The research team developed a new approach and was able to determine the duration of the onset of an important past climate event, the Paleocene-Eocene Thermal Maximum, PETM for short, 56 million years ago.

“As far as we know, the PETM has the largest carbon release during the past 66 million years,” said Zeebe.

deep-sea sediment cores

Red clay band in deep-sea sediment cores marks the onset of the PETM. (photo credit: J.Zachos)

No good comparison

Zeebe and co-authors Andy Ridgwell (University of Bristol/ University of California) and James Zachos (University of California) combined analyses of chemical properties of PETM sediment cores with numerical simulations of Earth's climate and carbon cycle. Their new method allows them to extract rates of change from a sediment record without the need for an actual sediment age model. Applied to the PETM, they calculated how fast the carbon was released, how fast Earth's surface warmed, and constrained the time scale of the onset, which was at least 4,000 years.

The rate of carbon release during the PETM was determined to be much smaller than the current input of carbon to the atmosphere from human activities. Carbon release rates from human sources reached a record high in 2014 of about 37 billion metric tons of CO2. The researchers estimated the maximum sustained carbon release rate during the PETM had to be less than 4 billion metric tons of CO2 per year – about one-tenth the current rate.

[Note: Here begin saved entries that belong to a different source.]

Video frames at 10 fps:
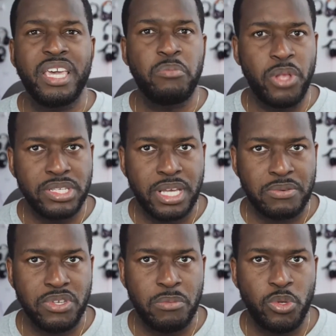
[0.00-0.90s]
It blocks
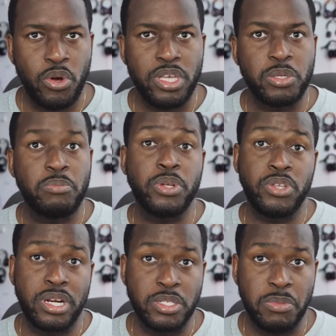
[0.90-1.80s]
out some noise, but
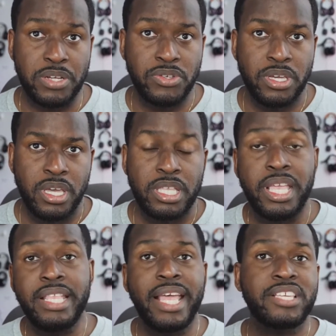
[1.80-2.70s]
not as much.
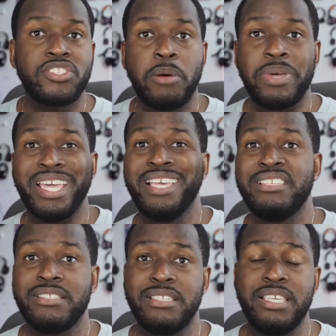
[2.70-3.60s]
Then next up
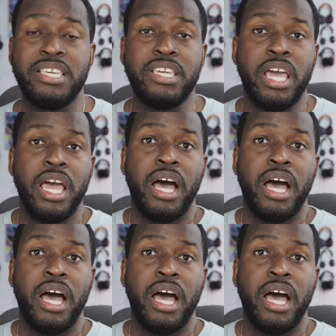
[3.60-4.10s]
is the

“Because our carbon release rate is unprecedented over such a long time period in Earth’s history, it also means that we have effectively entered a 'no-analogue' state. This represents a big challenge for projecting future climate changes because we have no good comparison from the past,” said Zeebe.

Uncharted territory

Whereas large climate transitions in the past may have been relatively smooth, there is no guarantee for the future. The climate system is non-linear, which means its response to a forcing (such as our CO2 emissions) is a complex process involving a whole suite of components.

“If you kick a system very fast, it usually responds differently than if you nudge it slowly but steadily”, said Zeebe. “Also, it is rather likely that future disruptions of ecosystems will exceed the relatively limited extinctions observed at the PETM,” Zeebe added.

“In studying one of the most dramatic episodes of global change since the end of the age of the dinosaurs, these scientists show that we are currently in uncharted territory in the rate carbon is being released into the atmosphere and oceans,” says Candace Major, program director in the National Science Foundation (NSF)’s Division of Ocean Sciences, which funded the research.

The long view

Scientists like Zeebe also study the PETM to better understand long-term changes in Earth’s future climate. Most of the current climate debate concentrates only on this century but the PETM suggests that the consequences of our massive fossil fuel burning will have a much, much longer tail.

“Everyone is focused on what happens by 2100. But that’s only two generations from today. It’s like: If the world ends in 2100 we’re probably OK!” said Zeebe. “But it’s very clear that over a longer timescale there will be much bigger changes.”

Zeebe and his colleagues continue their work on the PETM to study other aspects of the event – for example, determining how severe ocean acidification was during the PETM and what impact it had on calcifying organisms in the ocean. This may provide insight about what to expect in the future as Earth’s climate continues to warm and oceans keep acidifying.